Type1 and 3 fimbriae phenotype and genotype as suitable markers for uropathogenic bacterial pathogenesis via attachment, cell surface hydrophobicity, and biofilm formation in catheter-associated urinary tract infections (CAUTIs)

OBJECTIVE(S): Catheters are one of the factors for complicated urinary tract infections. Uropathogenic bacteria can attach to the catheter via cell surface hydrophobicity (CSH), form biofilms, and remain in urinary tract. The study was evaluated phenotypic and genotypic characteristics of fimbriae in Klebsiella pneumoniae and uropathogenic Escherichia coli (UPEC) isolates from patients with catheter-associated urinary tract infections (CAUTIs) and their association with biofilm formation. MATERIALS AND METHODS: Urine specimens were collected through catheters in patients with CAUTIs. Sixty bacterial isolates were identified by biochemical tests. For determination of biofilm formation a tissue culture plate was used. Microbial adhesion to hydrocarbons (MATH) was conducted for CSH determination. The mannose-sensitive haemagglutination (MSHA) and mannose-resistant haemagglutination (MRHA) were determined for type 1 and type 3 fimbriae.
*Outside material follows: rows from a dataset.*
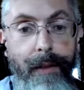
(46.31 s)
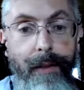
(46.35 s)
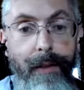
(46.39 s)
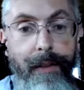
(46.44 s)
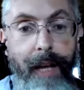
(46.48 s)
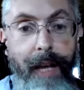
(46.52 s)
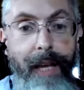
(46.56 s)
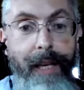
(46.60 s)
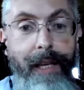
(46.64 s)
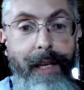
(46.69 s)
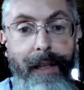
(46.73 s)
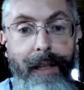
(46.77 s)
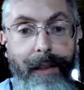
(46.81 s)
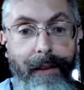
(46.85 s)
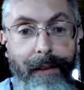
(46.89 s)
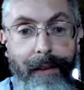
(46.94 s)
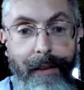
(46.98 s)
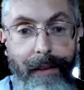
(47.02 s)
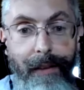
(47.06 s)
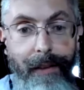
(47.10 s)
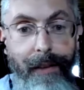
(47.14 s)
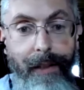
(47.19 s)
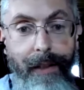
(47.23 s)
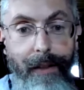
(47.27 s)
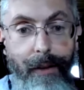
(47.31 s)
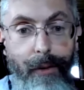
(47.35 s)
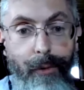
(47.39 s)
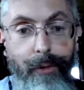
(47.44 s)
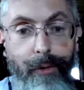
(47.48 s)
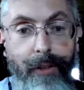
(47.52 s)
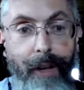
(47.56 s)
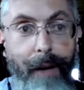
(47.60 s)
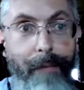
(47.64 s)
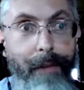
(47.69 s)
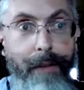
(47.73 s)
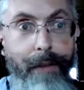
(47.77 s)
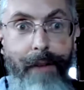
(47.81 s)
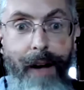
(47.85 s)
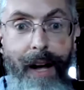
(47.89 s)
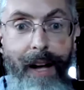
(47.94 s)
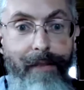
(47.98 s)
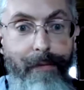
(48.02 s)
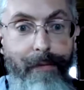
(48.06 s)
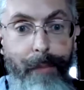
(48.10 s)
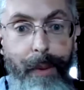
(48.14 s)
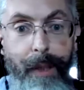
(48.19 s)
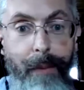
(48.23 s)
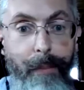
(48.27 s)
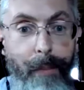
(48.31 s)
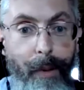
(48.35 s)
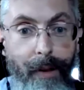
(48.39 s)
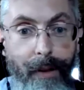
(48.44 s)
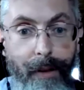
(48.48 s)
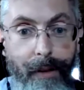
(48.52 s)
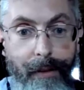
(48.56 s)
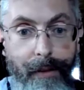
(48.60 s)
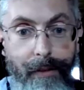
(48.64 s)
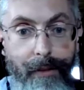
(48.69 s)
taking, you know, 75 people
Finally, the presence of genes encoding fimbriae was determined by PCR. RESULTS: All isolates showed strong CSH, biofilm capacity and MRHA phenotype. The results showed that 20% of UPEC and 23% of K. pneumoniae isolates contained MSHA phenotypes. There was a significant association between biofilm formation and MSHA phenotype in UPEC isolates. The frequency of fimA (80%) and fimH (96.6%) in K. pneumoniae isolates was higher than UPEC isolates. Both types of bacterial isolates with MSHA phenotypes harbored the fimH gene. CONCLUSION: The phenotypic and genotypic characteristics of two bacterial species were highly similar. Also, the type of fimbriae affected bacterial biofilm formation through catheterization. It seems that fimH and mrk gene cluster subunits are suitable markers for identifying bacterial pathogenesis.